Every line of the material must be restated exactly, though not its pictures.
---
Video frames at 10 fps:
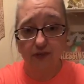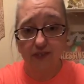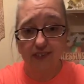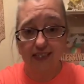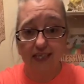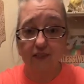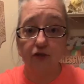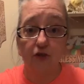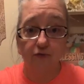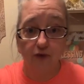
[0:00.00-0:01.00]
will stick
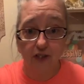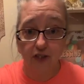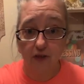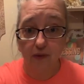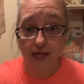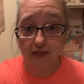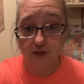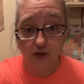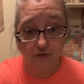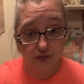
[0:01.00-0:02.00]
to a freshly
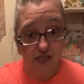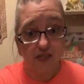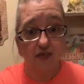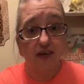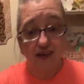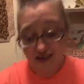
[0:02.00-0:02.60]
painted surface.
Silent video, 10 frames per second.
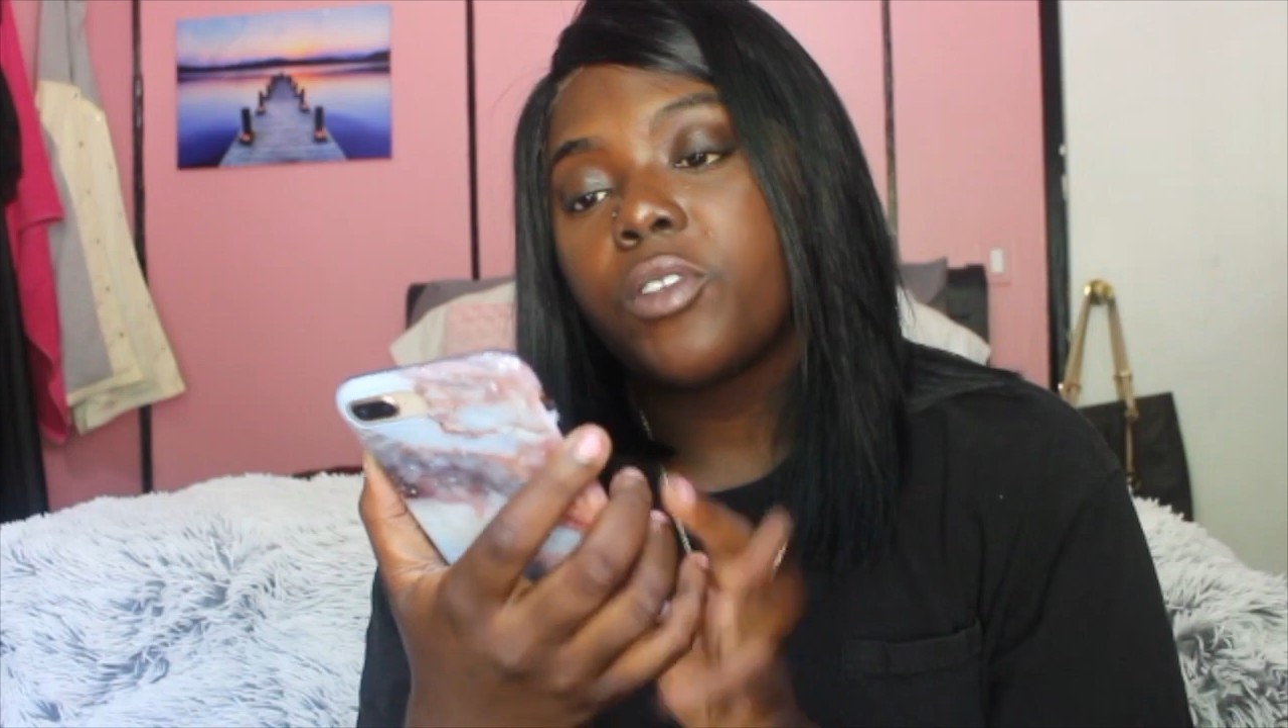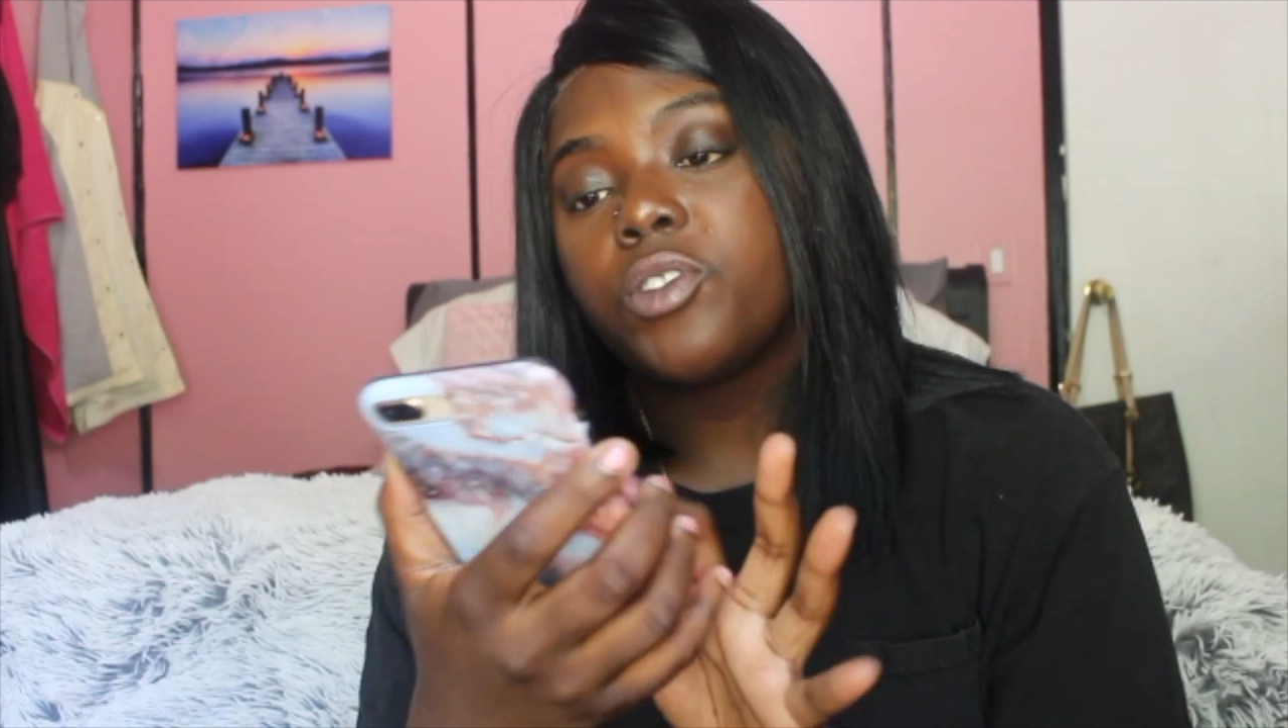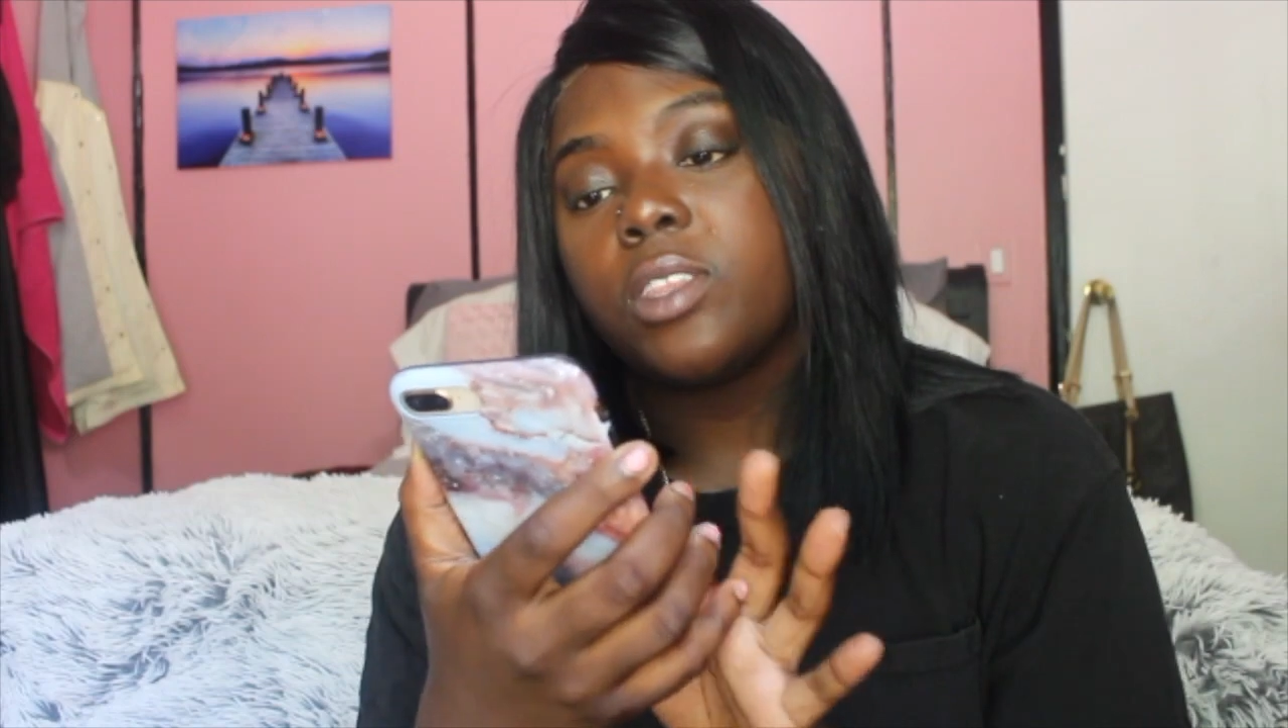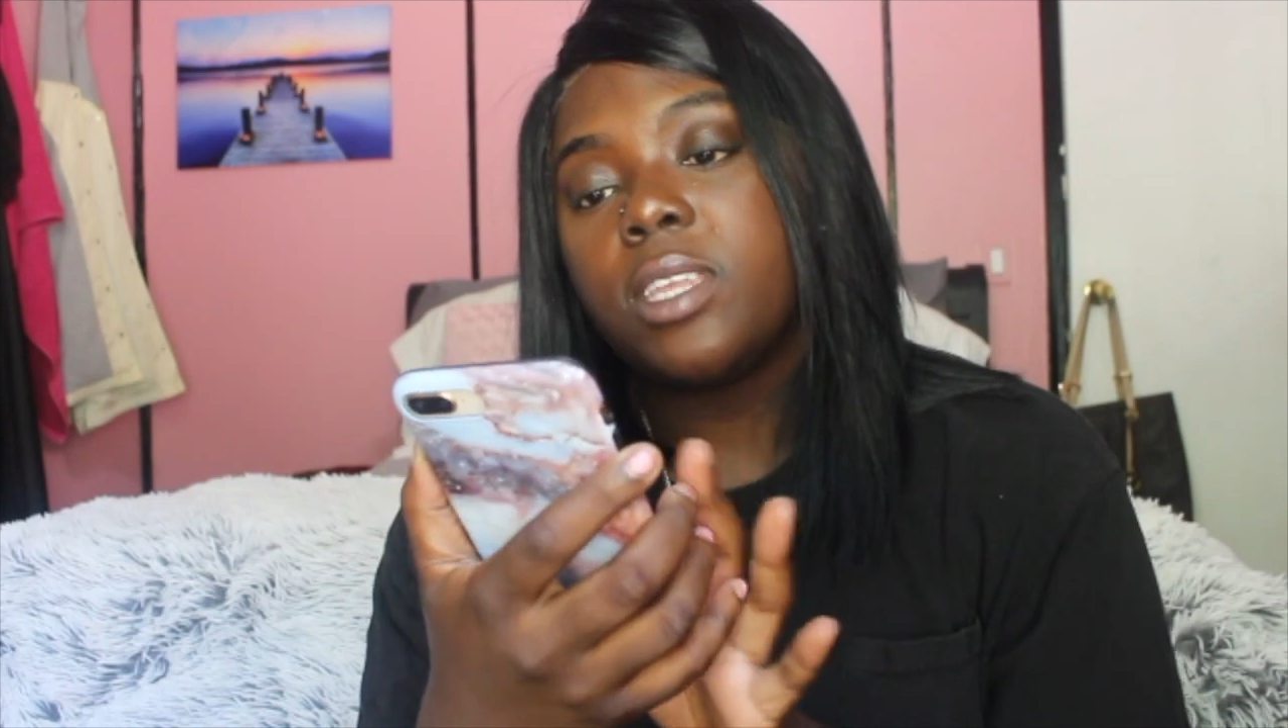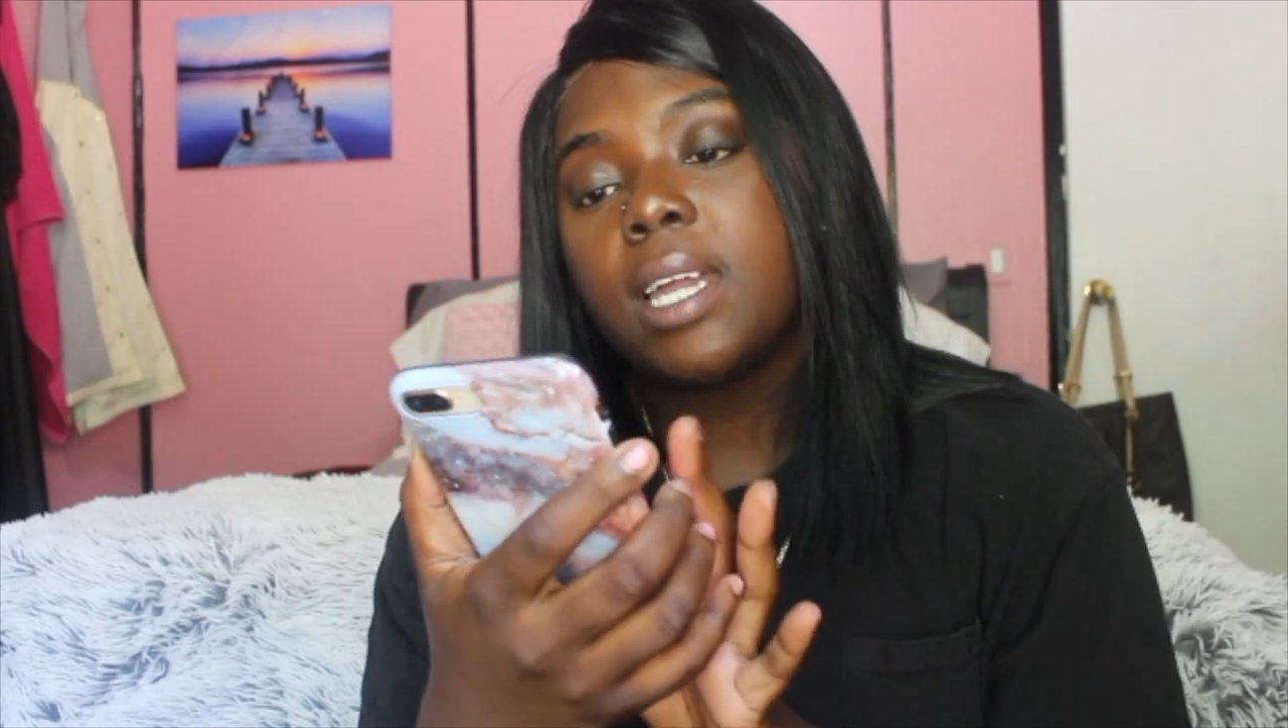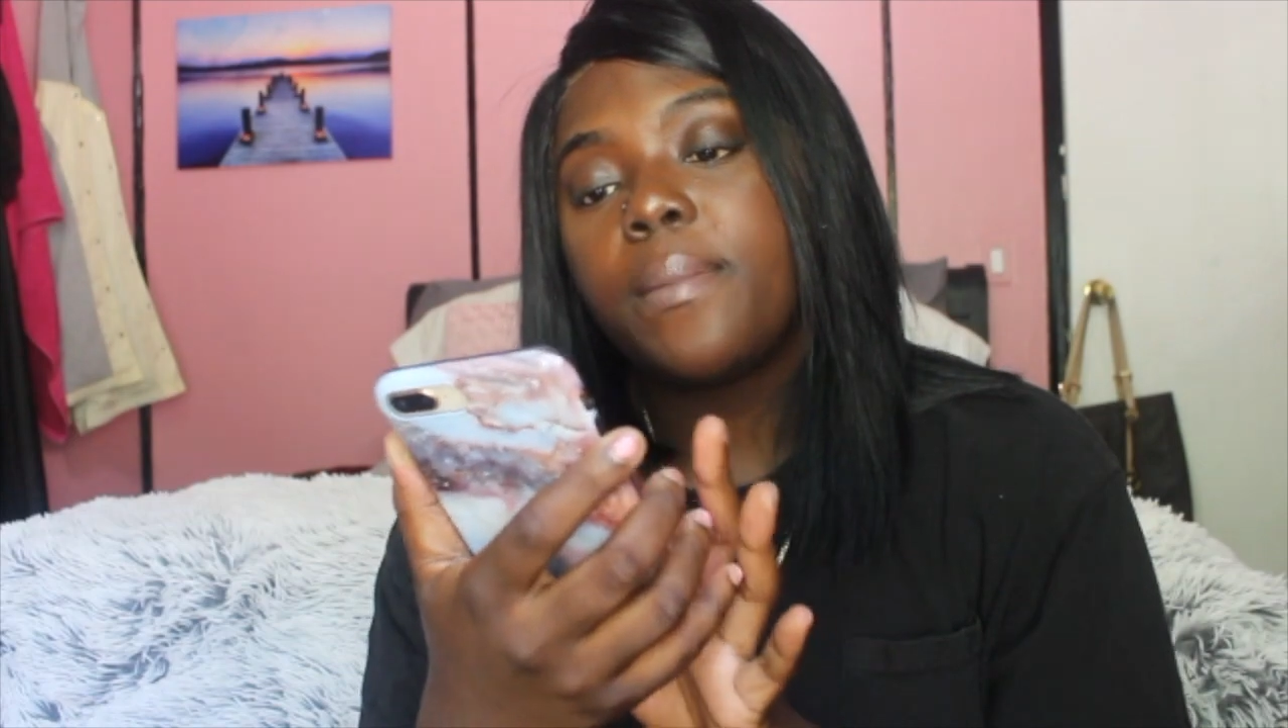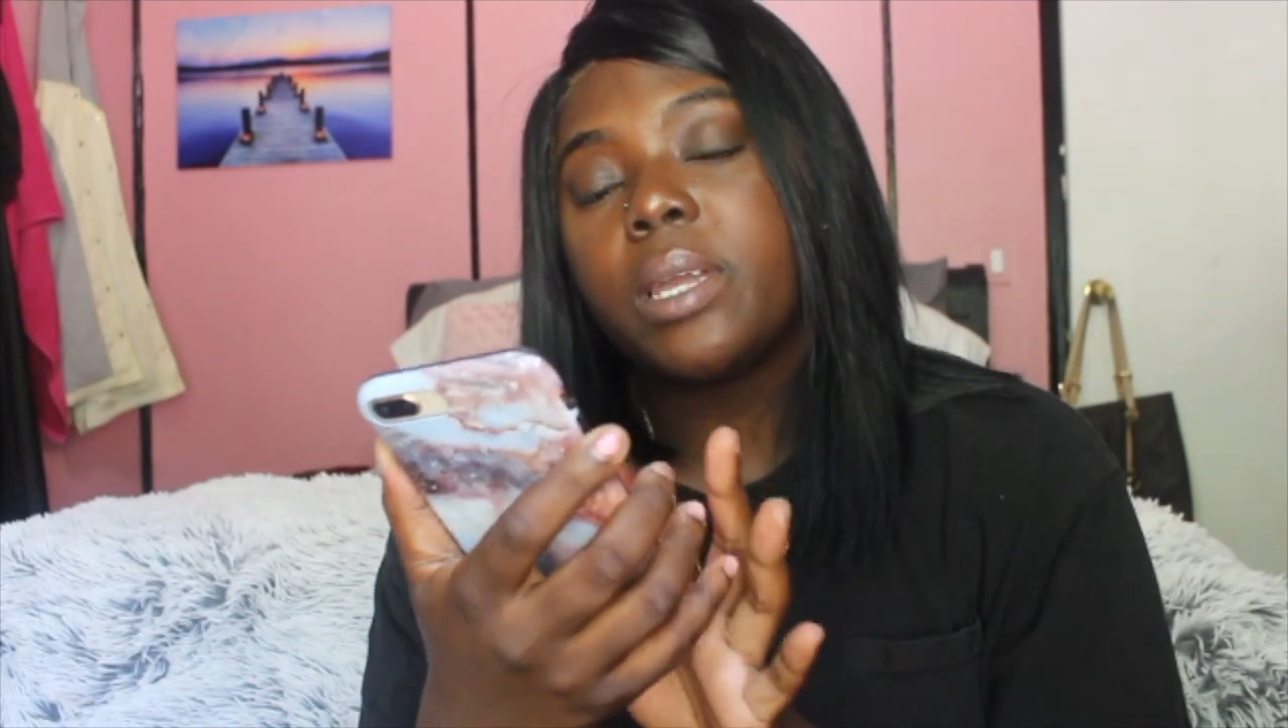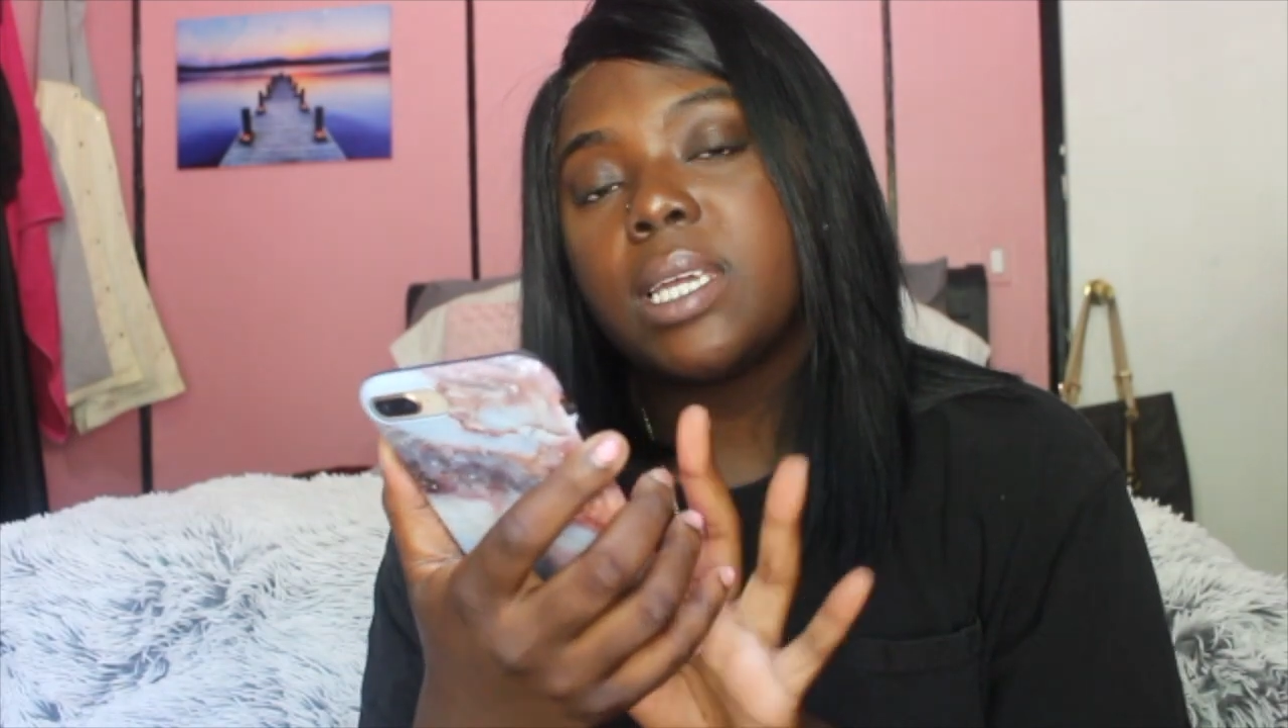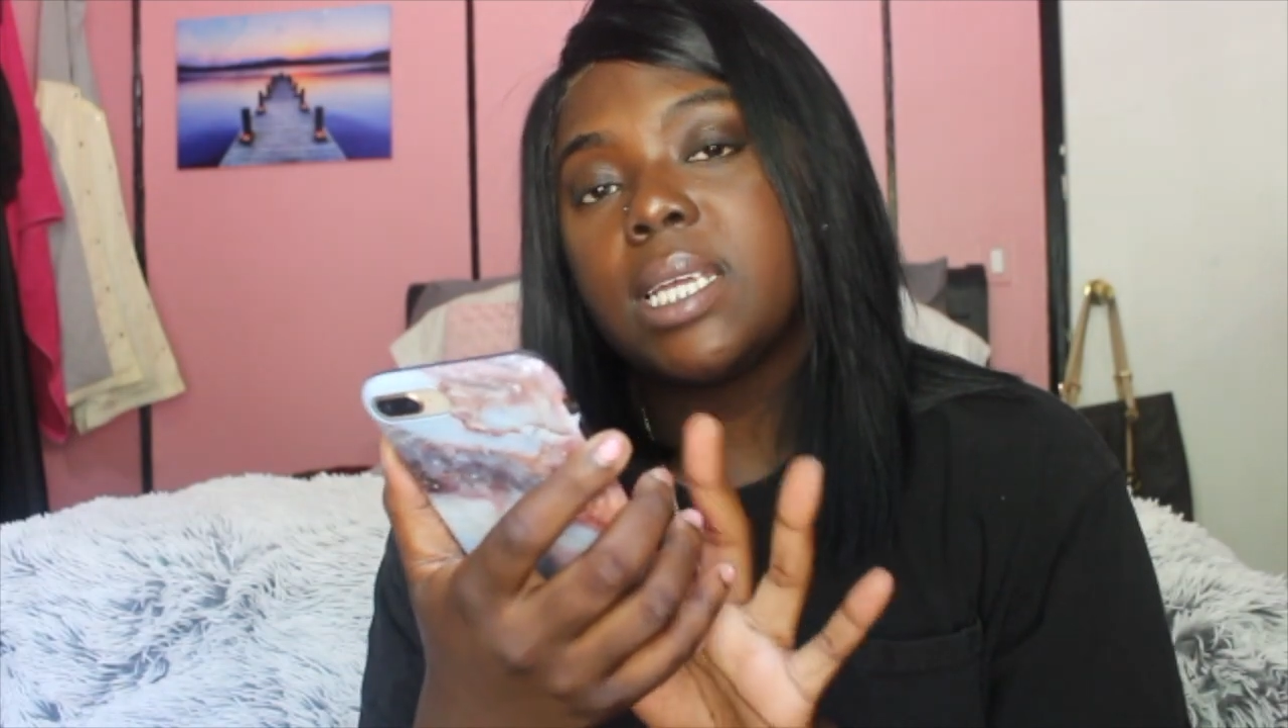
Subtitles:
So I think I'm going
---
## ANSWER SECTION
Video frames at 10 fps:
[0:00.00-0:01.00]
will stick
[0:01.00-0:02.00]
to a freshly
[0:02.00-0:02.60]
painted surface.
Silent video, 10 frames per second.
Subtitles:
So I think I'm going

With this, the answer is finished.